Thursday, June 5, 2025

Into the Archive: Coming Thick and Fast


The Ring of the Nibelung (Penguin Clothbound Classics) Hardcover

by Richard Wagner (Author), & 2 more
The scale and grandeur of Wagner’s The Ring of the Nibelung has no precedent and no successor. It preoccupied Wagner for much of his adult life and revolutionized the nature of opera, the orchestra, the demands on singers and on the audience itself. The four operas—The Rhinegold, The Valkyrie, Siegfried,and Twilight of the Gods—are complete worlds, conjuring up extraordinary mythological landscapes through sound as much as staging. Wagner wrote the entire libretto before embarking on the music. Discarding the grand choruses and bravura duets central to most operas, he used the largest musical forces in the context often of only a handful of singers on stage. The words were essential: he was telling a story and making an argument in a way that required absolute attention to what was said. The libretto for The Ring lies at the heart of nineteenth century culture. It is in itself a work of power and grandeur, and it had an incalculable effect on European and specifically German culture. John Deathridge’s superb new translation, with notes and a fascinating introduction, is essential for anyone who wishes to fully engage with one of the great musical experiences. (750 Pages)



The Saga of the Volsungs (Penguin Classics) Paperback

by Jesse L. Byock (Author, Translator), Anonymous (Author)

Based on Viking Age poems and composed in thirteenth-century Iceland, The Saga of the Volsungs combines mythology, legend, and sheer human drama in telling of the heroic deeds of Sigurd the dragon slayer, who acquires runic knowledge from one of Odin's Valkyries. Yet the saga is set in a very human world, incorporating oral memories of the fourth and fifth centuries, when Attila the Hun and other warriors fought on the northern frontiers of the Roman empire. In his illuminating Introduction Jesse L. Byock links the historical Huns, Burgundians, and Goths with the extraordinary events of this Icelandic saga. With its ill-fated Rhinegold, the sword reforged, and the magic ring of power, the saga resembles the Nibelungenlied and has been a primary source for such fantasy writers as J. R. R. Tolkien and for Richard Wagner's Ring cycle. (145 Pages)




The Tain (Penguin Classics) Paperback

by Ciaran Carson (Translator, Introduction)

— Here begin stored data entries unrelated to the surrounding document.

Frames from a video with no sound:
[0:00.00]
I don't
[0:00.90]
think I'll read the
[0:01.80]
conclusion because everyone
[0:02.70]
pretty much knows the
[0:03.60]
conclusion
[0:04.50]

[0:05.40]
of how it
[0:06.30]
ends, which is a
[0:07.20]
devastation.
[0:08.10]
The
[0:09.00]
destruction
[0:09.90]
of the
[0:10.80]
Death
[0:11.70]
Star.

The Tain Bo Cualinge, centrepiece of the eighth-century Ulster cycle of heroic tales, is Ireland's great epic, on par with Beowulf and The Aeneid. The story of the emergence of a hero, a paean to the Irish landscape, and a bawdy and contentious marital farce, The Tain tells of a great cattle-raid, the invasion of Ulster by the armies of Medb and Ailill, Queen and King of Connacht, and their allies, seeking to carry off the great Brown Bull of Cualige. The hero of the tale is Cuchulainn, the Hound of Ulster, who resists the invaders single-handed while Ulster's warriors lie sick. In its first translation in forty years, Ciaran Carson brings this seminal work of Irish literature fully to life, capturing all of its visceral power in what acclaimed poets Seamus Heaney and Paul Muldoon individually called one of the best books of the year. (223 Pages)


These came in today in one fell load. I'm glad they're here, but it will be some time before I can turn my attention to them fully. The Ring of the Nibelung includes the original German with the English translation on the facing page. Hardbacked and bookmarked with plenty of notes; there is also an artbook that I want that has all the Arthur Rackham illustrations. The Saga of the Volsungs joins my growing collection of Norse Sagas, and about time. It may be the most culturally significant of them all. This copy of The Tain (must resist thinking The Taint) will be the first place I will ever read the tale in any full form. What will that be like? I wonder.